FC-Kmeans: Fixed-centered K-means algorithm
Introduction
Demands in the service and logistics sector have been increasing rapidly in recent years, especially due to pandemic conditions. The location of warehouses and the boundaries of demand regions or clusters have become very important with the increasing demands. In this sense, it is crucial to analyze big data whose source is demand and GPS data of vehicles. The demand clusters can be determined by analyzing big data and clustering the demand points. Cluster centers (warehouses) can be determined for each demand cluster. Thus, service can be provided from cluster centers to demand points at a low cost. However, the warehouses referred to as cluster centers may already exist in some cases, and it may be desired to determine additional cluster centers(warehouses) and demand clusters according to increasing demands. In such cases, it is not suitable for real-world circumstances to define new cluster centers instead of existing centers. Because both canceling the existing center and establishing a new center will have extra costs. Therefore, there is a need for an algorithm that will cluster the demand points by considering the existing centers and determine the location of the additional cluster centers. Thus, the locations of all clusters and additional cluster centers will be determined by clustering demand points without canceling the existing centers. Clustering is an unsupervised machine learning method. The purpose of clustering is to assign similar points to the same cluster under specific criteria and assign dissimilar points to other clusters. There are many clustering algorithms, and the K-means algorithm is one of the most efficient but straightforward algorithms (Han, Kamber, & Pei, 2012). However, the K-means algorithm is susceptible to ‘k’ randomly selected initial cluster centers, and these randomly selected centers significantly affect the clustering quality and cost in real-life (Celebi et al., 2013, Rahman and Islam, 2014).

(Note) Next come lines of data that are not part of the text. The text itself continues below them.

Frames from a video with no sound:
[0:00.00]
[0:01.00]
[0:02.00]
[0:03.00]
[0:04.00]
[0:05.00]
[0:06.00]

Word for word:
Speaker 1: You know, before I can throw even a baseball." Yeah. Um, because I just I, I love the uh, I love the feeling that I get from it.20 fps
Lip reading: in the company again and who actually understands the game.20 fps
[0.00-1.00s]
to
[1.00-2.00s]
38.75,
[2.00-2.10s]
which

Changing the initial centers leads to different clusters and cluster centers. If parking lots or warehouses are considered as cluster centers, their location will continually change with clusters according to the initial cluster centers. Considering the cost of purchasing/renting parking lots or warehouses in cities, this unstable situation will lead to very variable costs.
The clustering algorithms which are used to generate demand clusters and thus identify warehouse/parking lots do not take into account the already existing places (cluster centers). For example, a fleet management company having three parking lot (fixed centers) where its vehicles are held to meet customer demands may plan to lease or purchase a fourth additional parking area (non-fixed center) due to increased demands. In order to determine which center (parking lot) will meet each demand for a total of four parking lots, the location of the new cluster center should be determined in addition to the existing cluster centers and each demand should be assigned to these cluster centers. Thus, the company will be able to serve demand clusters at a low cost with the fourth parking lot determined and without changing the location of the three existing parking lots. But the clustering algorithms in the literature cannot cluster demand points into clusters by fixing some of the existing cluster centers. Therefore, there is a need for a clustering algorithm that fixes existing cluster centers and determines the location of the additional center(s) while assigning the demand points to the clusters. As can be seen from the example, clustering the demand points without changing the existing parking lots is also a great necessity. Especially if the cities are mentioned as the metropole, the rental or purchase cost varies more between parking lot locations in the city. The developed algorithm will be useful for many organizations which have existing centers when they make new investments. In this study, the K-means algorithm is modified and two new algorithms that are FC-Kmeans and FC-Kmeans 2 are developed to solve the problems described before. In the proposed algorithms, some cluster centers are fixed and prevented from updating them, as opposed to iteratively updating all cluster centers in the K-means algorithm. To the best of our knowledge, there is no such study in the literature. The experimental study is carried out to determine at what level of the fixed center ratio of the proposed algorithms achieves similar performance with the K-means algorithm. Experimental results show that the clustering performance of FC-Kmeans algorithm reaches K-means performance with a fixed center ratio of around 40 %, although the FC-Kmeans algorithm runs under more restricted conditions.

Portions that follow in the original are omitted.